For deeper context, the Gravity Forms vs Jotform breakdown dives into the two most common picks for complex logic, and the full forms and surveys category has tools that didn't make this specific cut. Once you've picked, the single biggest mistake to avoid is over-engineering logic in the first version — start with the minimum branching needed and layer complexity only when real user data justifies it.
Frequently Asked Questions
What's the difference between conditional logic and branching?
Conditional logic typically means show/hide individual fields based on values. Branching (or skip logic) means jumping to a different page or section of the form entirely. Most form builders call both 'conditional logic,' but tools that handle real branching — where answers send users down completely different paths — are noticeably fewer. Gravity Forms, Typeform, Jotform, and Fillout all do both well; simpler tools only handle show/hide.
Can I use calculations and conditional logic together?
Yes, in all six tools, but the capability varies. Gravity Forms has the most flexible calculation engine — you can conditionally change which formula applies based on user selections. Jotform and Typeform support calculations but treat them as separate widgets. For complex quote-to-pay forms with variable pricing, Gravity Forms' approach is cleaner.
Do these tools support logic on email notifications?
Gravity Forms does this very well — different email notifications, different recipients, different templates all based on form answers. Jotform and Formstack also support it cleanly. Typeform and Fillout support conditional integrations (different webhooks, different CRMs) but the native email notification logic is shallower. For forms that need to route approval requests to different managers based on answers, Gravity Forms is the default.

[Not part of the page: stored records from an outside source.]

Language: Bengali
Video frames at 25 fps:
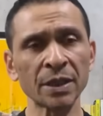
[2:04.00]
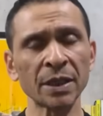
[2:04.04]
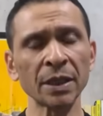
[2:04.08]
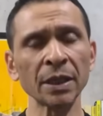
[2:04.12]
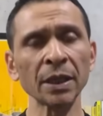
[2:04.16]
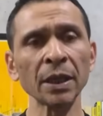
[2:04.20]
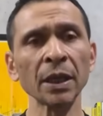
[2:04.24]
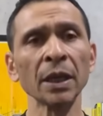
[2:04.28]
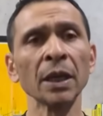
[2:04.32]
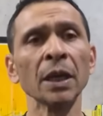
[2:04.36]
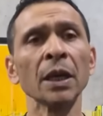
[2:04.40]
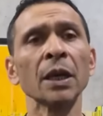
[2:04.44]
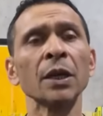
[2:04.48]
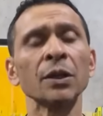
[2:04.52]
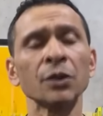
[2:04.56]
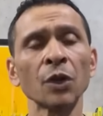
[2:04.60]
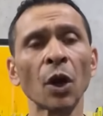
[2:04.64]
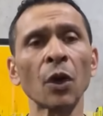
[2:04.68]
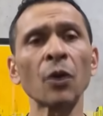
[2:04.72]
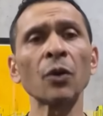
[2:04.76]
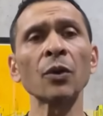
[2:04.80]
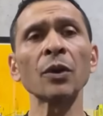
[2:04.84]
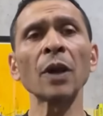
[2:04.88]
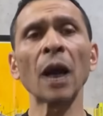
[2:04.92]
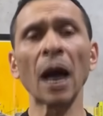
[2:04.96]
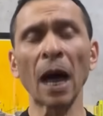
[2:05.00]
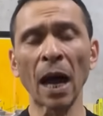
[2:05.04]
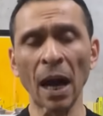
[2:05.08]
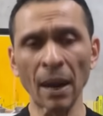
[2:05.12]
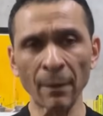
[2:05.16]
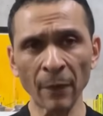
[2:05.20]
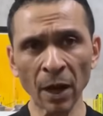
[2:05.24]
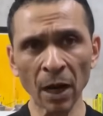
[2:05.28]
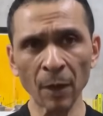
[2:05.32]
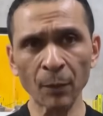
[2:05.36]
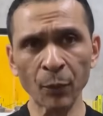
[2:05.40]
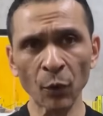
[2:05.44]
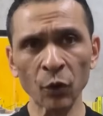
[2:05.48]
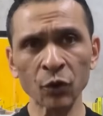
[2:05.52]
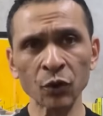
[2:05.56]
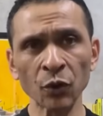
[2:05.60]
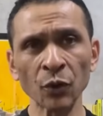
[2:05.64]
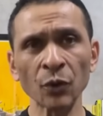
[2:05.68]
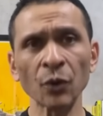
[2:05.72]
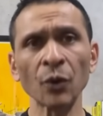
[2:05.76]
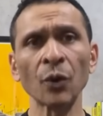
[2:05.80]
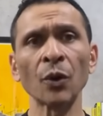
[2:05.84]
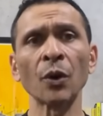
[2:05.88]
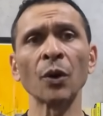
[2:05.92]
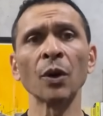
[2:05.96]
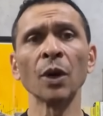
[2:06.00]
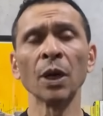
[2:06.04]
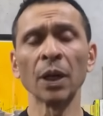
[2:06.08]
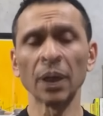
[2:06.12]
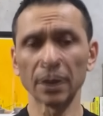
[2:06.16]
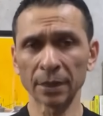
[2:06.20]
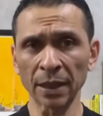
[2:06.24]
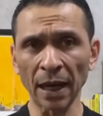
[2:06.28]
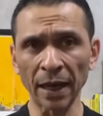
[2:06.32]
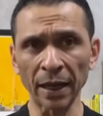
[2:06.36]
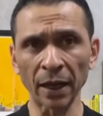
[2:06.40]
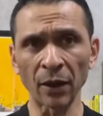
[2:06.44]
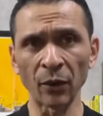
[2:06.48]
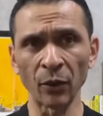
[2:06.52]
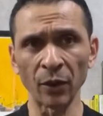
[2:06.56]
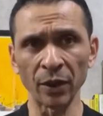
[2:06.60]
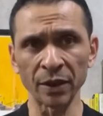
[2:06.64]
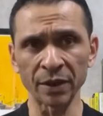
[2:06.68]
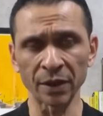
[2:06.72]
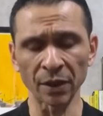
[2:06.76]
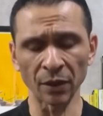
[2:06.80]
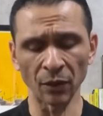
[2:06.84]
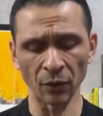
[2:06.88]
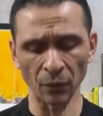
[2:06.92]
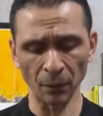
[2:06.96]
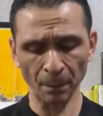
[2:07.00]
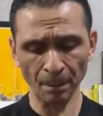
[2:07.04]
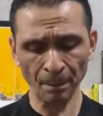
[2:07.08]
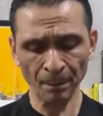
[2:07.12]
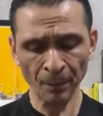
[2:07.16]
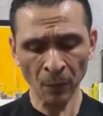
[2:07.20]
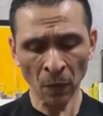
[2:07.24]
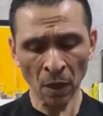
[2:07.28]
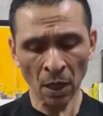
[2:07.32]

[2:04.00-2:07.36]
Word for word: হয়েছি যখন আমার প্রসঙ্গ টানা হয়েছিল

How many conditional rules is too many?
Depends on the tool. Gravity Forms handles 100+ rules gracefully; I've seen 300+ work fine on modern hardware. Typeform starts feeling sluggish past 50 logic jumps. Jotform handles large forms well. Tally starts to struggle past 40-50 conditions. If you're building something truly complex (underwriting, multi-product configurators), budget your tool choice accordingly.
Can logic hide entire pages on multi-page forms?
Yes, in all six tools. The cleaner implementations are Gravity Forms, Typeform, and Jotform — where you can skip from any page to any page based on answers. Fillout and Tally support skip logic but with some constraints on bidirectional jumps. Formbricks is designed around adaptive flows and handles this natively.
Which is easiest to debug when logic breaks?
Jotform has the best visual logic editor — you can see the full decision tree at a glance. Typeform's logic view is almost as good. Gravity Forms' logic admin is dated and gets unwieldy on large forms — you'll learn to use the preview/test mode aggressively. Formbricks has a surprisingly clean visual logic debugger for an open-source tool.
Does conditional logic affect form performance?
It can, but not the way most people think. The logic evaluation itself is negligible. What hurts performance is rendering — if logic hides 80 fields by default and shows 20, the DOM still has 100 fields loaded. On very large forms (100+ fields with heavy logic), use multi-page forms to defer rendering rather than cramming everything into a single long form. All six tools support multi-page forms; use them.